Collected data entries
========================================

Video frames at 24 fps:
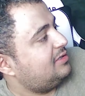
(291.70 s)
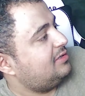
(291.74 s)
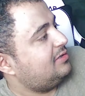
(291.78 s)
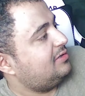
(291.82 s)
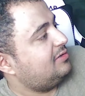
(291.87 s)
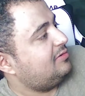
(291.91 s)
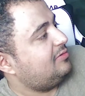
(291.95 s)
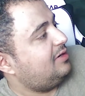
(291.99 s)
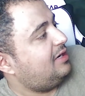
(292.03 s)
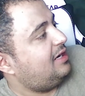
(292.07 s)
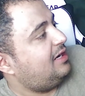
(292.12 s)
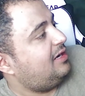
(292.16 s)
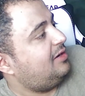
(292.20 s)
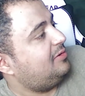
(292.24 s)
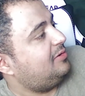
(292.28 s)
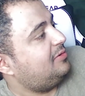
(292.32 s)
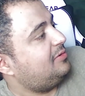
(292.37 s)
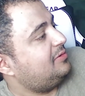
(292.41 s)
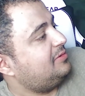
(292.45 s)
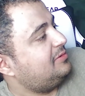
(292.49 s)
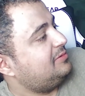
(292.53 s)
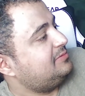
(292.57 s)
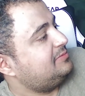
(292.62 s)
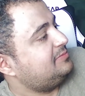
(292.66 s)
Wow.
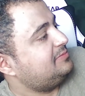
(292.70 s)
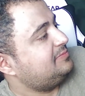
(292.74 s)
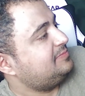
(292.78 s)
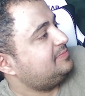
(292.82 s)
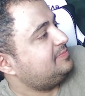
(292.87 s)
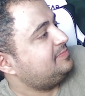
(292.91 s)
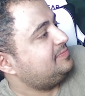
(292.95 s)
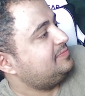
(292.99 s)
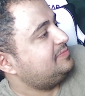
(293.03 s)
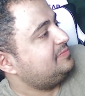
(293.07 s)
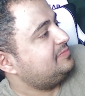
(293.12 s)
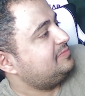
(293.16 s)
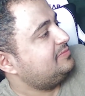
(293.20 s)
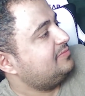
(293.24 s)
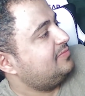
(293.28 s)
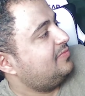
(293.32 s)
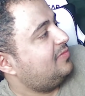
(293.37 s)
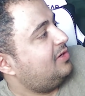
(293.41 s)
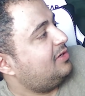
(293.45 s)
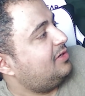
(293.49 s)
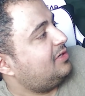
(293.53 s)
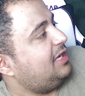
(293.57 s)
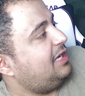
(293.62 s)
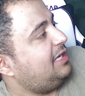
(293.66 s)

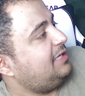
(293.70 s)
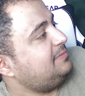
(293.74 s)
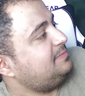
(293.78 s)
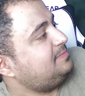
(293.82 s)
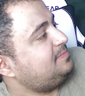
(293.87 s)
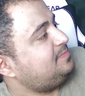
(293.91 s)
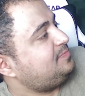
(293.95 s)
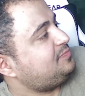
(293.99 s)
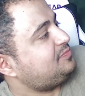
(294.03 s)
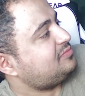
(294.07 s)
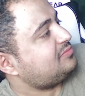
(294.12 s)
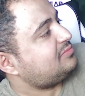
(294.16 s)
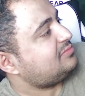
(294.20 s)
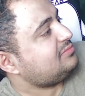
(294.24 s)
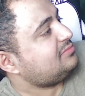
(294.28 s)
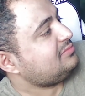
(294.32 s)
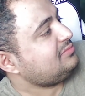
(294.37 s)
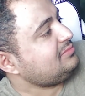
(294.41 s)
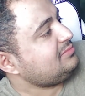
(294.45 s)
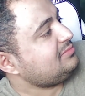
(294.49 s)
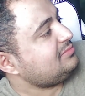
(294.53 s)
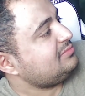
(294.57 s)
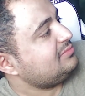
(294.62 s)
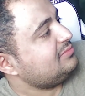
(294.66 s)
Okay.
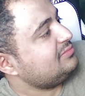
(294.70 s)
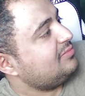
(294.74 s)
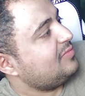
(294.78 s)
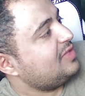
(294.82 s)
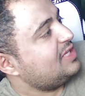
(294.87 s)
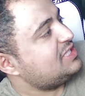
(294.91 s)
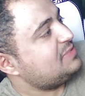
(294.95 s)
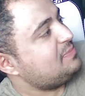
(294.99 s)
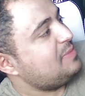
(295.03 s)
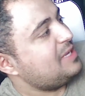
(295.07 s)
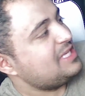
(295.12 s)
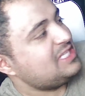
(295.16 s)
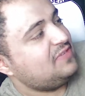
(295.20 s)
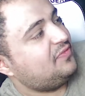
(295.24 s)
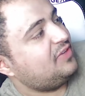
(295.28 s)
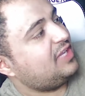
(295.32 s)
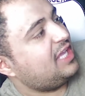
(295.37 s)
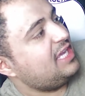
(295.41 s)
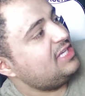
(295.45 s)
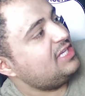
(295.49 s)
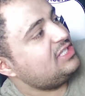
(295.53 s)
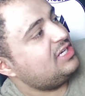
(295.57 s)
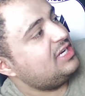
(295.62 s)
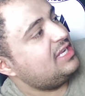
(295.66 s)

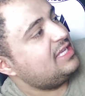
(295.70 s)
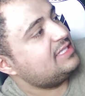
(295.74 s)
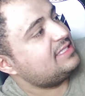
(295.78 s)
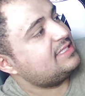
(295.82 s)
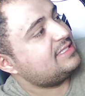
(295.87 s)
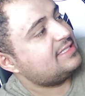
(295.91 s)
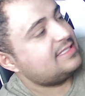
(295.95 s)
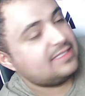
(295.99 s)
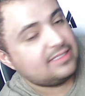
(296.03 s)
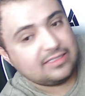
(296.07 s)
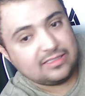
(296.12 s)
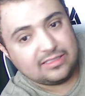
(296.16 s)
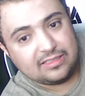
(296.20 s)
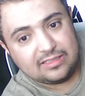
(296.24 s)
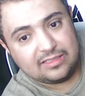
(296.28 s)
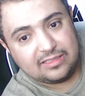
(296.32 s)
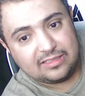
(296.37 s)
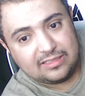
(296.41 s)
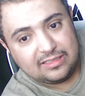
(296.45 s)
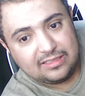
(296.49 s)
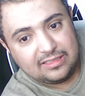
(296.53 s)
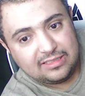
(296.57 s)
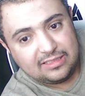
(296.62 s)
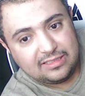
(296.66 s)
Specification is,
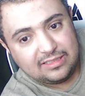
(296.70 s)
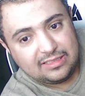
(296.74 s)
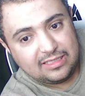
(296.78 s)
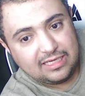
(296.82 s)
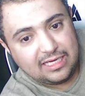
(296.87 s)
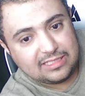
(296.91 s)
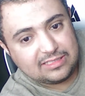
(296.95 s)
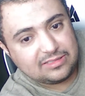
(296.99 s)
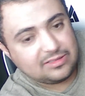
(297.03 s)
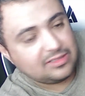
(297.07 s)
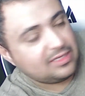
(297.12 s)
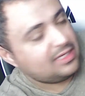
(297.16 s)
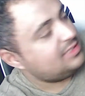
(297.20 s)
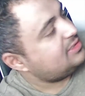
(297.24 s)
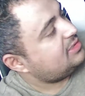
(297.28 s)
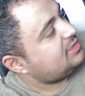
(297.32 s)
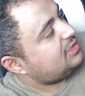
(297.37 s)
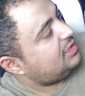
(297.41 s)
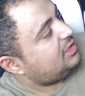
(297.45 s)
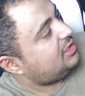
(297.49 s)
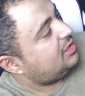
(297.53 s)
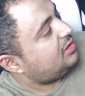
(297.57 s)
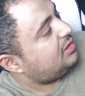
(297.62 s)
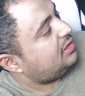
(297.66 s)
as you can
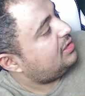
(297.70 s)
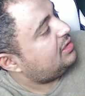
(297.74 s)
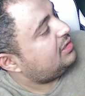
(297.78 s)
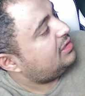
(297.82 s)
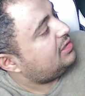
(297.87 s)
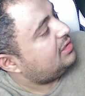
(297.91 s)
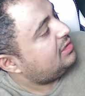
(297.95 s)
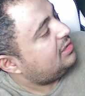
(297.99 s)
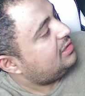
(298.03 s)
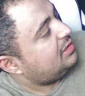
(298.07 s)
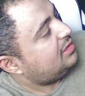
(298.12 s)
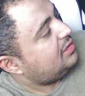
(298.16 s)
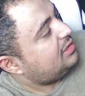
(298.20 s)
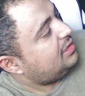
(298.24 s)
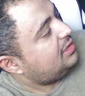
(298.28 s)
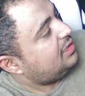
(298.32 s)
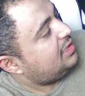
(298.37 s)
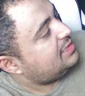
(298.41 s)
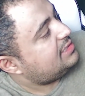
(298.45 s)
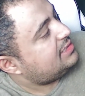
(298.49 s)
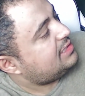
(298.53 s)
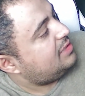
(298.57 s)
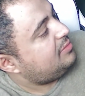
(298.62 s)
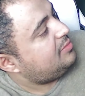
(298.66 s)
see here,
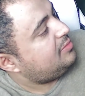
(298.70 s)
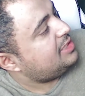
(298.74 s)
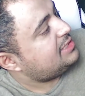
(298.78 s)
it's image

========================================

After removing each picture, print the entries above exactly as they were.

Video frames at 24 fps:
(291.70 s)
(291.74 s)
(291.78 s)
(291.82 s)
(291.87 s)
(291.91 s)
(291.95 s)
(291.99 s)
(292.03 s)
(292.07 s)
(292.12 s)
(292.16 s)
(292.20 s)
(292.24 s)
(292.28 s)
(292.32 s)
(292.37 s)
(292.41 s)
(292.45 s)
(292.49 s)
(292.53 s)
(292.57 s)
(292.62 s)
(292.66 s)
Wow.
(292.70 s)
(292.74 s)
(292.78 s)
(292.82 s)
(292.87 s)
(292.91 s)
(292.95 s)
(292.99 s)
(293.03 s)
(293.07 s)
(293.12 s)
(293.16 s)
(293.20 s)
(293.24 s)
(293.28 s)
(293.32 s)
(293.37 s)
(293.41 s)
(293.45 s)
(293.49 s)
(293.53 s)
(293.57 s)
(293.62 s)
(293.66 s)

(293.70 s)
(293.74 s)
(293.78 s)
(293.82 s)
(293.87 s)
(293.91 s)
(293.95 s)
(293.99 s)
(294.03 s)
(294.07 s)
(294.12 s)
(294.16 s)
(294.20 s)
(294.24 s)
(294.28 s)
(294.32 s)
(294.37 s)
(294.41 s)
(294.45 s)
(294.49 s)
(294.53 s)
(294.57 s)
(294.62 s)
(294.66 s)
Okay.
(294.70 s)
(294.74 s)
(294.78 s)
(294.82 s)
(294.87 s)
(294.91 s)
(294.95 s)
(294.99 s)
(295.03 s)
(295.07 s)
(295.12 s)
(295.16 s)
(295.20 s)
(295.24 s)
(295.28 s)
(295.32 s)
(295.37 s)
(295.41 s)
(295.45 s)
(295.49 s)
(295.53 s)
(295.57 s)
(295.62 s)
(295.66 s)

(295.70 s)
(295.74 s)
(295.78 s)
(295.82 s)
(295.87 s)
(295.91 s)
(295.95 s)
(295.99 s)
(296.03 s)
(296.07 s)
(296.12 s)
(296.16 s)
(296.20 s)
(296.24 s)
(296.28 s)
(296.32 s)
(296.37 s)
(296.41 s)
(296.45 s)
(296.49 s)
(296.53 s)
(296.57 s)
(296.62 s)
(296.66 s)
Specification is,
(296.70 s)
(296.74 s)
(296.78 s)
(296.82 s)
(296.87 s)
(296.91 s)
(296.95 s)
(296.99 s)
(297.03 s)
(297.07 s)
(297.12 s)
(297.16 s)
(297.20 s)
(297.24 s)
(297.28 s)
(297.32 s)
(297.37 s)
(297.41 s)
(297.45 s)
(297.49 s)
(297.53 s)
(297.57 s)
(297.62 s)
(297.66 s)
as you can
(297.70 s)
(297.74 s)
(297.78 s)
(297.82 s)
(297.87 s)
(297.91 s)
(297.95 s)
(297.99 s)
(298.03 s)
(298.07 s)
(298.12 s)
(298.16 s)
(298.20 s)
(298.24 s)
(298.28 s)
(298.32 s)
(298.37 s)
(298.41 s)
(298.45 s)
(298.49 s)
(298.53 s)
(298.57 s)
(298.62 s)
(298.66 s)
see here,
(298.70 s)
(298.74 s)
(298.78 s)
it's image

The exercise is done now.